Job DescriptionAssume a critical role in defining the future of a globally recognized firm and have a direct and significant effect in a realm tailored for top achievers in site reliability.
As a Lead Site Reliability Engineer at JPMorgan Chase within the Enterprise Technology team, you hold a leadership role in your team, demonstrate strong knowledge across multiple technical domains, and advise others on the technical and business issues facing them. Take lead and conduct resiliency design reviews, break up complex problems into digestible work for other engineers, act as a technical lead for medium to large-sized products, and provide advice and mentoring to other engineers.
Job responsibilities- Demonstrate and champion SRE culture and practices, with a strong emphasis on blameless learning and continuous improvement through structured review workflows.
- Lead the design and implementation of a minimum viable operational learning data model that links incident records, RCA outputs, problem records, support tickets, customer signals, and observability/telemetry into a coherent review dataset.
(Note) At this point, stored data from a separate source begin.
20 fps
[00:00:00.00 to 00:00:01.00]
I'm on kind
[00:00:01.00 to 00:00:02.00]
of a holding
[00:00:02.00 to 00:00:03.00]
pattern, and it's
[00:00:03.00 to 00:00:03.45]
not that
- Build and maintain robust pipelines and transformations that expose recurring patterns, operational toil themes, systemic issue categories, and avoidable demand signals across heterogeneous sources.
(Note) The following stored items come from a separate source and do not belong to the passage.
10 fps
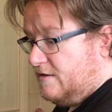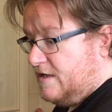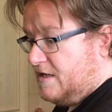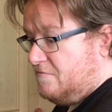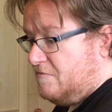
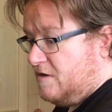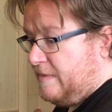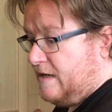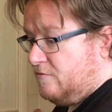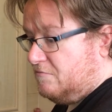Yeah,
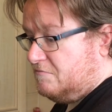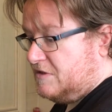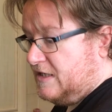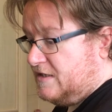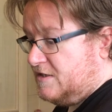about
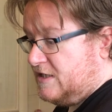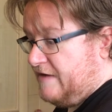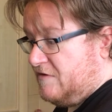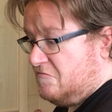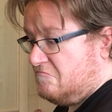6,
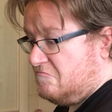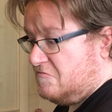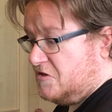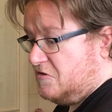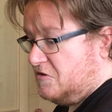7.
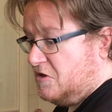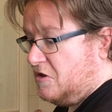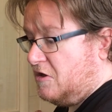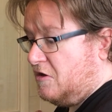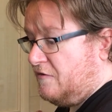So
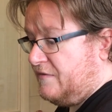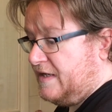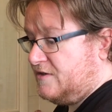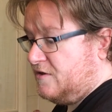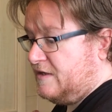not a lot of
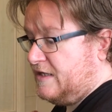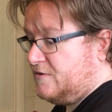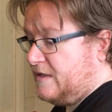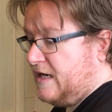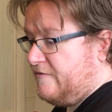figures on there,
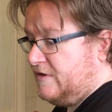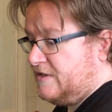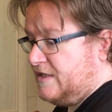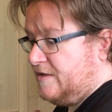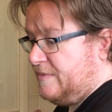so I can't really
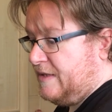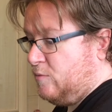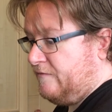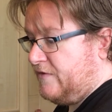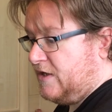see it
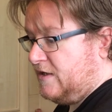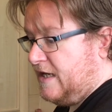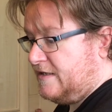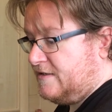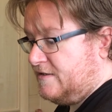one for
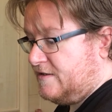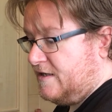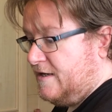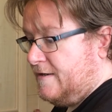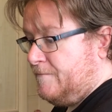collectors.
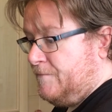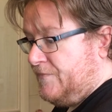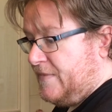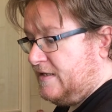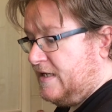
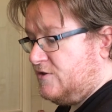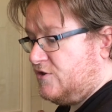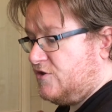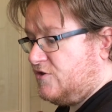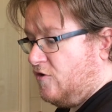And then
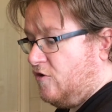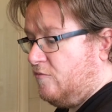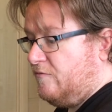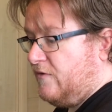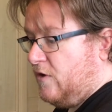
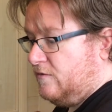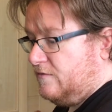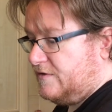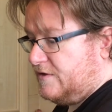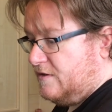Storm
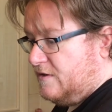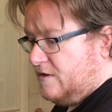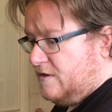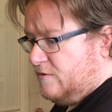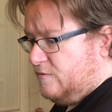Vault,
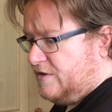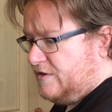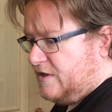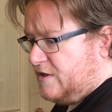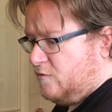which
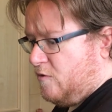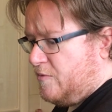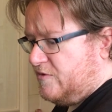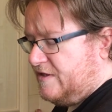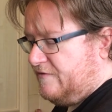is a
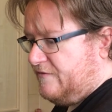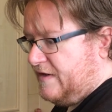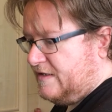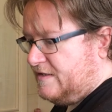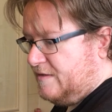cooperative
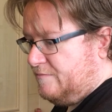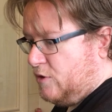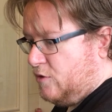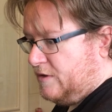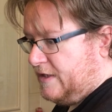fantasy
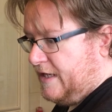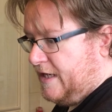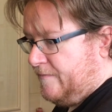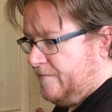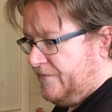board
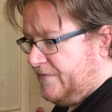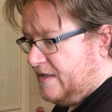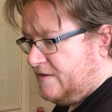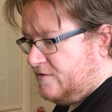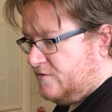game.
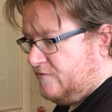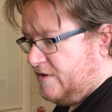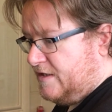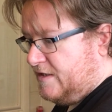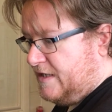This doesn't
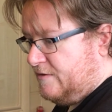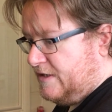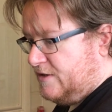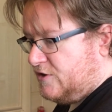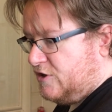really... Well,
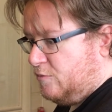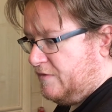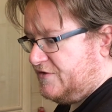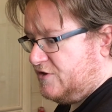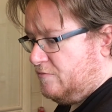it does come
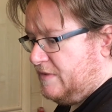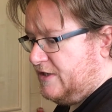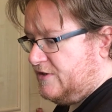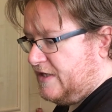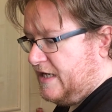with some
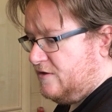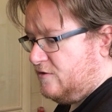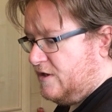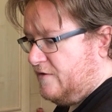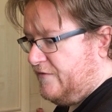miniatures, again,
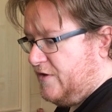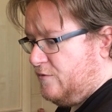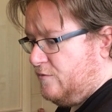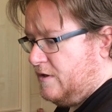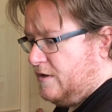only a
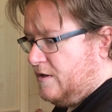few.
- Develop lightweight, workflow-supporting data products that translate operational events into actionable learning, clear ownership handoffs, and trackable prevention work-without creating reporting overhead.
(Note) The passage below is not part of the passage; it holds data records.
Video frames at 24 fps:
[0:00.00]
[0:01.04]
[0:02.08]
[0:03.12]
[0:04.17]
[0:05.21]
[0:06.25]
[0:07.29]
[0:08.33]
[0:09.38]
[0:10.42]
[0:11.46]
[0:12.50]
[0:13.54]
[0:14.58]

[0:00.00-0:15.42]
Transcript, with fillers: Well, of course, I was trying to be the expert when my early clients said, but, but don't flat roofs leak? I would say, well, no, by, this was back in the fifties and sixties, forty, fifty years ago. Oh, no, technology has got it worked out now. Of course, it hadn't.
- Partner with Support, SRE, and Engineering leaders to define required data fields, taxonomies, classifications, and handoff structures that make review outputs measurable and decision-useful.
- Design mechanisms to distinguish one-off events from recurring classes of failure, enabling recurrence detection, prioritization, and prevention roadmap focus.
- Establish practical data quality standards and lightweight governance (e.g., field definitions, lineage, stewardship, access patterns) for multi-source operational learning datasets.
- Safeguard blameless review practices by ensuring outputs promote learning and improvement rather than punitive reporting; embed "just culture" norms into data and workflow design.
- Translate loosely defined operational problems into structured datasets and decision-support views that are clearly useful to both operators and leadership.
- Document data models, assumptions, transformation logic, and operating procedures to support maintainability, transparency, and long-term scale.
- Build solutions that can start manual or semi-manual and progressively automate as process maturity grows, integrating over time with enterprise workflow systems such as ServiceNow and Jira.
Required qualifications, capabilities, and skills- Formal training or certification with 5+ years in site reliability engineering in cloud-based environments.
- Strong data modeling instincts and hands-on delivery: proven ability to build durable datasets/products using SQL and at least one programming language such as Python (or equivalent).
- Operational-domain data engineering experience: comfortable working across heterogeneous and imperfect sources (incident/problem records, tickets, RCA artifacts, telemetry) and turning them into reliable, decision-useful outputs.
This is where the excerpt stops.